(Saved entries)
[Start of section]
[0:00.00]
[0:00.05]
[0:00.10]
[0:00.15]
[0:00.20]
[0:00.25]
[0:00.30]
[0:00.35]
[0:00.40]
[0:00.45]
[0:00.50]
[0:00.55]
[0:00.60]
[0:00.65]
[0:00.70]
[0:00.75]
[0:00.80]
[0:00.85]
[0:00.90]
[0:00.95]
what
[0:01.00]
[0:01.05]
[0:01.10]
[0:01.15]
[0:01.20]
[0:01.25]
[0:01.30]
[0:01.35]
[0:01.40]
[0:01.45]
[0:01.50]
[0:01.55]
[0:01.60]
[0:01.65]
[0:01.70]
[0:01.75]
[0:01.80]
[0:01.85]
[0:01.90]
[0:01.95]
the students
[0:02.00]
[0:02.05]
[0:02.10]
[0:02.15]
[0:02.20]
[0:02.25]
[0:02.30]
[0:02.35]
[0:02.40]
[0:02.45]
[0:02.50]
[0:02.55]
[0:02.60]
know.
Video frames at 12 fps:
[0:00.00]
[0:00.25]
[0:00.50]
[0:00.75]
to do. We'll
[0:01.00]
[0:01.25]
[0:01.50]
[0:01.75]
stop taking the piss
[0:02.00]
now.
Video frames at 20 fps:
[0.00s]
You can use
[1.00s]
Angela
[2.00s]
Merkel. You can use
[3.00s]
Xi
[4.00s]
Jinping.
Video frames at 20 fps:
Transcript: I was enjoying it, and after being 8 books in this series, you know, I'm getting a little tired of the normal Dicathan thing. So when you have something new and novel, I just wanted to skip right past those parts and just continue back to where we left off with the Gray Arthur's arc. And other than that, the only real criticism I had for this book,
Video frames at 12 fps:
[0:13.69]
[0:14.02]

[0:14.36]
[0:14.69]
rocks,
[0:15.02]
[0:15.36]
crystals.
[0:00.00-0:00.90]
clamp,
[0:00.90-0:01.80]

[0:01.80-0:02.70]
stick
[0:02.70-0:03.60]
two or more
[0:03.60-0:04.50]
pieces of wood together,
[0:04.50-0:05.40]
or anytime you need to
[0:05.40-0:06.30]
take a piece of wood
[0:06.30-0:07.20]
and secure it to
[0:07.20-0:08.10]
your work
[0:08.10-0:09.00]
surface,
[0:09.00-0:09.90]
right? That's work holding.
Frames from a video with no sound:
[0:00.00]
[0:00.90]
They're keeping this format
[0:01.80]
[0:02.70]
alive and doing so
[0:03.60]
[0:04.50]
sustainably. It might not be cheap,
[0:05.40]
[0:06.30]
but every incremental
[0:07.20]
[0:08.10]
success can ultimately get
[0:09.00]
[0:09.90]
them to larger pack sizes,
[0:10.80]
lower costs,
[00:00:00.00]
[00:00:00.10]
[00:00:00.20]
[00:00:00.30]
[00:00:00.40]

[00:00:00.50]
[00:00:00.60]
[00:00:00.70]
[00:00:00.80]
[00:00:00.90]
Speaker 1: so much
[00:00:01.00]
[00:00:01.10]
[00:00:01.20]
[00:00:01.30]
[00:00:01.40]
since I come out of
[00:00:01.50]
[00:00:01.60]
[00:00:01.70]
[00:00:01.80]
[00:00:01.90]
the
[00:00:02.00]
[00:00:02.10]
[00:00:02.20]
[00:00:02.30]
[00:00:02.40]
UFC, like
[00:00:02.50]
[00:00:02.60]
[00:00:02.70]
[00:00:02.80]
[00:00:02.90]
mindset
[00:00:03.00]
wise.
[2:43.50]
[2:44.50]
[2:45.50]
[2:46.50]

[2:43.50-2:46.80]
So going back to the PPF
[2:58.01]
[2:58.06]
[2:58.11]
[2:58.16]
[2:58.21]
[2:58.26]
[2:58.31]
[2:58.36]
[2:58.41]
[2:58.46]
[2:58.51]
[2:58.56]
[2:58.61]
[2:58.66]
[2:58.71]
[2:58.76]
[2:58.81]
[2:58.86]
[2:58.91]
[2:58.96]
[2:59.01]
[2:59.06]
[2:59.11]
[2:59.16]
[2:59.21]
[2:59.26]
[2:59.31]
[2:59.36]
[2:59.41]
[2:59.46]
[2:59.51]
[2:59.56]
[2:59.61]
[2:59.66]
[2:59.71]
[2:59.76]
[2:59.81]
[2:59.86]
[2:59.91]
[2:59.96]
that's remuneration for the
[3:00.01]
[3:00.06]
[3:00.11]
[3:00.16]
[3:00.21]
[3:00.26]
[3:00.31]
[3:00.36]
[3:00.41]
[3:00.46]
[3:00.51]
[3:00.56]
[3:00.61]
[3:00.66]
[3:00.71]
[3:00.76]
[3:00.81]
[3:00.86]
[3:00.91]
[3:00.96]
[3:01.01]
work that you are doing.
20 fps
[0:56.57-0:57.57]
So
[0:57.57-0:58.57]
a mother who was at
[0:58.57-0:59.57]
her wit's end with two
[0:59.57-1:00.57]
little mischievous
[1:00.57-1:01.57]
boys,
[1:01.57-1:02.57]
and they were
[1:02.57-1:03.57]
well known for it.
[End of section]
**Task instructions**
The lines above should be duplicated exactly.

**Task response**
[0:00.00]
[0:00.05]
[0:00.10]
[0:00.15]
[0:00.20]
[0:00.25]
[0:00.30]
[0:00.35]
[0:00.40]
[0:00.45]
[0:00.50]
[0:00.55]
[0:00.60]
[0:00.65]
[0:00.70]
[0:00.75]
[0:00.80]
[0:00.85]
[0:00.90]
[0:00.95]
what
[0:01.00]
[0:01.05]
[0:01.10]
[0:01.15]
[0:01.20]
[0:01.25]
[0:01.30]
[0:01.35]
[0:01.40]
[0:01.45]
[0:01.50]
[0:01.55]
[0:01.60]
[0:01.65]
[0:01.70]
[0:01.75]
[0:01.80]
[0:01.85]
[0:01.90]
[0:01.95]
the students
[0:02.00]
[0:02.05]
[0:02.10]
[0:02.15]
[0:02.20]
[0:02.25]
[0:02.30]
[0:02.35]
[0:02.40]
[0:02.45]
[0:02.50]
[0:02.55]
[0:02.60]
know.
Video frames at 12 fps:
[0:00.00]
[0:00.25]
[0:00.50]
[0:00.75]
to do. We'll
[0:01.00]
[0:01.25]
[0:01.50]
[0:01.75]
stop taking the piss
[0:02.00]
now.
Video frames at 20 fps:
[0.00s]
You can use
[1.00s]
Angela
[2.00s]
Merkel. You can use
[3.00s]
Xi
[4.00s]
Jinping.
Video frames at 20 fps:
Transcript: I was enjoying it, and after being 8 books in this series, you know, I'm getting a little tired of the normal Dicathan thing. So when you have something new and novel, I just wanted to skip right past those parts and just continue back to where we left off with the Gray Arthur's arc. And other than that, the only real criticism I had for this book,
Video frames at 12 fps:
[0:13.69]
[0:14.02]

[0:14.36]
[0:14.69]
rocks,
[0:15.02]
[0:15.36]
crystals.
[0:00.00-0:00.90]
clamp,
[0:00.90-0:01.80]

[0:01.80-0:02.70]
stick
[0:02.70-0:03.60]
two or more
[0:03.60-0:04.50]
pieces of wood together,
[0:04.50-0:05.40]
or anytime you need to
[0:05.40-0:06.30]
take a piece of wood
[0:06.30-0:07.20]
and secure it to
[0:07.20-0:08.10]
your work
[0:08.10-0:09.00]
surface,
[0:09.00-0:09.90]
right? That's work holding.
Frames from a video with no sound:
[0:00.00]
[0:00.90]
They're keeping this format
[0:01.80]
[0:02.70]
alive and doing so
[0:03.60]
[0:04.50]
sustainably. It might not be cheap,
[0:05.40]
[0:06.30]
but every incremental
[0:07.20]
[0:08.10]
success can ultimately get
[0:09.00]
[0:09.90]
them to larger pack sizes,
[0:10.80]
lower costs,
[00:00:00.00]
[00:00:00.10]
[00:00:00.20]
[00:00:00.30]
[00:00:00.40]

[00:00:00.50]
[00:00:00.60]
[00:00:00.70]
[00:00:00.80]
[00:00:00.90]
Speaker 1: so much
[00:00:01.00]
[00:00:01.10]
[00:00:01.20]
[00:00:01.30]
[00:00:01.40]
since I come out of
[00:00:01.50]
[00:00:01.60]
[00:00:01.70]
[00:00:01.80]
[00:00:01.90]
the
[00:00:02.00]
[00:00:02.10]
[00:00:02.20]
[00:00:02.30]
[00:00:02.40]
UFC, like
[00:00:02.50]
[00:00:02.60]
[00:00:02.70]
[00:00:02.80]
[00:00:02.90]
mindset
[00:00:03.00]
wise.
[2:43.50]
[2:44.50]
[2:45.50]
[2:46.50]

[2:43.50-2:46.80]
So going back to the PPF
[2:58.01]
[2:58.06]
[2:58.11]
[2:58.16]
[2:58.21]
[2:58.26]
[2:58.31]
[2:58.36]
[2:58.41]
[2:58.46]
[2:58.51]
[2:58.56]
[2:58.61]
[2:58.66]
[2:58.71]
[2:58.76]
[2:58.81]
[2:58.86]
[2:58.91]
[2:58.96]
[2:59.01]
[2:59.06]
[2:59.11]
[2:59.16]
[2:59.21]
[2:59.26]
[2:59.31]
[2:59.36]
[2:59.41]
[2:59.46]
[2:59.51]
[2:59.56]
[2:59.61]
[2:59.66]
[2:59.71]
[2:59.76]
[2:59.81]
[2:59.86]
[2:59.91]
[2:59.96]
that's remuneration for the
[3:00.01]
[3:00.06]
[3:00.11]
[3:00.16]
[3:00.21]
[3:00.26]
[3:00.31]
[3:00.36]
[3:00.41]
[3:00.46]
[3:00.51]
[3:00.56]
[3:00.61]
[3:00.66]
[3:00.71]
[3:00.76]
[3:00.81]
[3:00.86]
[3:00.91]
[3:00.96]
[3:01.01]
work that you are doing.
20 fps
[0:56.57-0:57.57]
So
[0:57.57-0:58.57]
a mother who was at
[0:58.57-0:59.57]
her wit's end with two
[0:59.57-1:00.57]
little mischievous
[1:00.57-1:01.57]
boys,
[1:01.57-1:02.57]
and they were
[1:02.57-1:03.57]
well known for it.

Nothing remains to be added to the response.